**Task directions**. Under this line is a listing; return exactly the lines starting at the one with "[00:00:01.20]" and running down to the one with "[00:00:02.90]", and leave out its pictures.

**Recorded information**.
= = = =
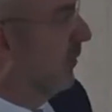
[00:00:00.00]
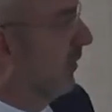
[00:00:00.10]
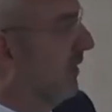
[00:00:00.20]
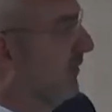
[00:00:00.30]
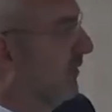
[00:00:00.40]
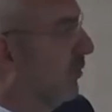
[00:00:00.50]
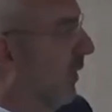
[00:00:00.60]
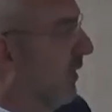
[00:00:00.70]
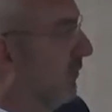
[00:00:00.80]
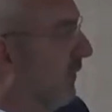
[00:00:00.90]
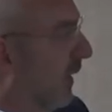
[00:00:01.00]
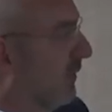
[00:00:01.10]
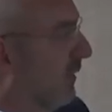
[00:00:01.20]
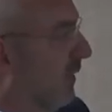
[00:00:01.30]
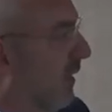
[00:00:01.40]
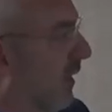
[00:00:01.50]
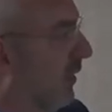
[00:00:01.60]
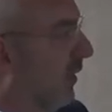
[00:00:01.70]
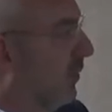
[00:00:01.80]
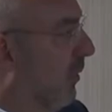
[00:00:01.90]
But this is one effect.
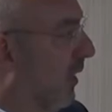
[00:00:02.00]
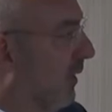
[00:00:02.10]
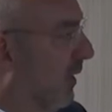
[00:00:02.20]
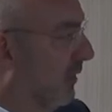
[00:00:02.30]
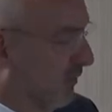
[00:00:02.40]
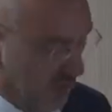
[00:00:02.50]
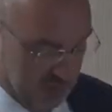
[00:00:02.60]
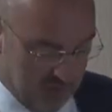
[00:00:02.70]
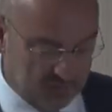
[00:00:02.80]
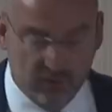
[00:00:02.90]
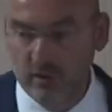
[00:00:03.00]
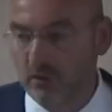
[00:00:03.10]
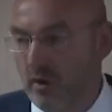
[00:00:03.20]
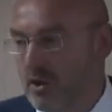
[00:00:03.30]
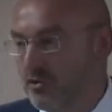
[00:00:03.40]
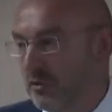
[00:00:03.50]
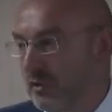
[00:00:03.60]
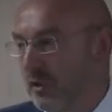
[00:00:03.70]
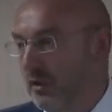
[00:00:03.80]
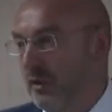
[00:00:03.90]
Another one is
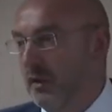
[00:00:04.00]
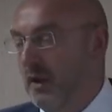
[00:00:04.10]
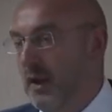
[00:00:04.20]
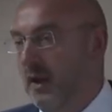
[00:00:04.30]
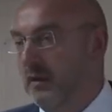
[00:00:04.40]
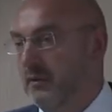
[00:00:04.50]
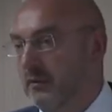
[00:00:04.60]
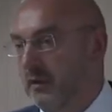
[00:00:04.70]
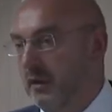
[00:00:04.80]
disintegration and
= = = =
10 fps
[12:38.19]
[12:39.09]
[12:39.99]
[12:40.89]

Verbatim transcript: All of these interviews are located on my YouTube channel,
= = = =
**Written response**.
[00:00:01.20]
[00:00:01.30]
[00:00:01.40]
[00:00:01.50]
[00:00:01.60]
[00:00:01.70]
[00:00:01.80]
[00:00:01.90]
But this is one effect.
[00:00:02.00]
[00:00:02.10]
[00:00:02.20]
[00:00:02.30]
[00:00:02.40]
[00:00:02.50]
[00:00:02.60]
[00:00:02.70]
[00:00:02.80]
[00:00:02.90]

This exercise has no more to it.